I am planning to develop a windows application in .net which will act like a firewall/proxy server. But I have no iea where to start. Any help?

Basically I want to monitor all outgoing HTTP traffic through my computer.

A: 

The namespace System.Net is probably a good place to start.

Andrew Cox
+3  A: 

I may be wrong, as your definition of what you need to do is somehow vague, but I'm afraid you'll be disappointed by .NET: you'll have to put your hands in the dirty world of unmanaged code, as afaik there's no .NET wrapping of the needed functionalities.

Actually, it's far more bad than that: there's no "official" win32 wrapping of the needed functionalities; you'll have to either do some ugly/risky mangling on the system calls or use a third party tool which does the ugly/risky mangling on the system calls on your behalf (and I am talking of going on where the system calls' addresses are stored and change the address to point to your function).
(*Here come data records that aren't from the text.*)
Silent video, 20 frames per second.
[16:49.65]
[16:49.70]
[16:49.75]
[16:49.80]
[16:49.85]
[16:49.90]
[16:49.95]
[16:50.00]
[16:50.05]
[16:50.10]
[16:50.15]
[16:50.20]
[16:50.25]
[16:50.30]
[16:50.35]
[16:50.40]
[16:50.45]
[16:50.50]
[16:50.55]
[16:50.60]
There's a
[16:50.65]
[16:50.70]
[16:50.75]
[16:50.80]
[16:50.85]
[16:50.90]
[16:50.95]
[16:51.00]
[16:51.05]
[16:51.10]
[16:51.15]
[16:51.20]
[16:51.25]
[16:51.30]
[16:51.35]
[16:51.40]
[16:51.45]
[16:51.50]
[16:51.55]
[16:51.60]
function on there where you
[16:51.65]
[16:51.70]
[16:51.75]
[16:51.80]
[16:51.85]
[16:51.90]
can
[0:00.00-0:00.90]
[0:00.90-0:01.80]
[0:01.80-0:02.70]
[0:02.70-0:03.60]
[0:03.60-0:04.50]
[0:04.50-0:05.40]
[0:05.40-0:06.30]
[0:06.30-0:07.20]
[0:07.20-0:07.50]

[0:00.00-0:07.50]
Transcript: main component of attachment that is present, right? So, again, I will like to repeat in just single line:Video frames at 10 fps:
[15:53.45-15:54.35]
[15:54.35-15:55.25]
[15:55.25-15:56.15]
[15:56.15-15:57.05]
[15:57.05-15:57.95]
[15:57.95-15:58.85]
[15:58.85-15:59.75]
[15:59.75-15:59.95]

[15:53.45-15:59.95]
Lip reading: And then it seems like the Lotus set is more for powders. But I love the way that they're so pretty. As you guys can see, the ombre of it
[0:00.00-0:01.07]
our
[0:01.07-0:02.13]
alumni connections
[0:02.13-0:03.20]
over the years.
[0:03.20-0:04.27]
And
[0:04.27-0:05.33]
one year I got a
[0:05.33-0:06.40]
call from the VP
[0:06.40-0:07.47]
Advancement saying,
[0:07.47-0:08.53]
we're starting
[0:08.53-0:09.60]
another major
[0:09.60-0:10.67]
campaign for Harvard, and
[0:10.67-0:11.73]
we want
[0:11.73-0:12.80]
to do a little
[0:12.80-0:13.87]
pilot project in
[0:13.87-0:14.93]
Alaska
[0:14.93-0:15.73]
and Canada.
I've been long looking for stuff like iptables for windows, and found none; I've looked into the code of both free and of commercial software (of course, I've not tried all available software, but I spent quite a fairly long time looking), and they all implement hooks by doing filthy things.

giorgian
The best explaination on how to do this is in "Network Programming for Microsoft Windows" by Anthony Jones and Jim Ohlund (Anthony is the current winsock dev lead at MS). It's out of print but you can still find copies: http://www.amazon.com/Network-Programming-Microsoft-Windows-Professional/dp/0735605602The example code has a skeleton LSP implementation that you can hack to your own purposes since that's what most people do.
Jeff Tucker
A: 

To monitor all the traffic you have to insert a layered service provider (LSP) that has the functionality that you want. You write one in C and even a well-written LSP looks like garbage. I've heard people on the winsock team complain about these things too. I know that System.Net doesn't really have anything that will directly let you do this (I'm on the team that writes System.Net so trust me on this one). You can query the system for network information like connections open, addresses in use, enumeration of network interfaces, etc. using System.Net.NetworkInformation but this won't let you monitor traffic.

If you just want to write a proxy server then System.Net will probably be as useful as anything else you can find but you're going to have to implement all proxy functionality beyond reading requests and writing responses yourself.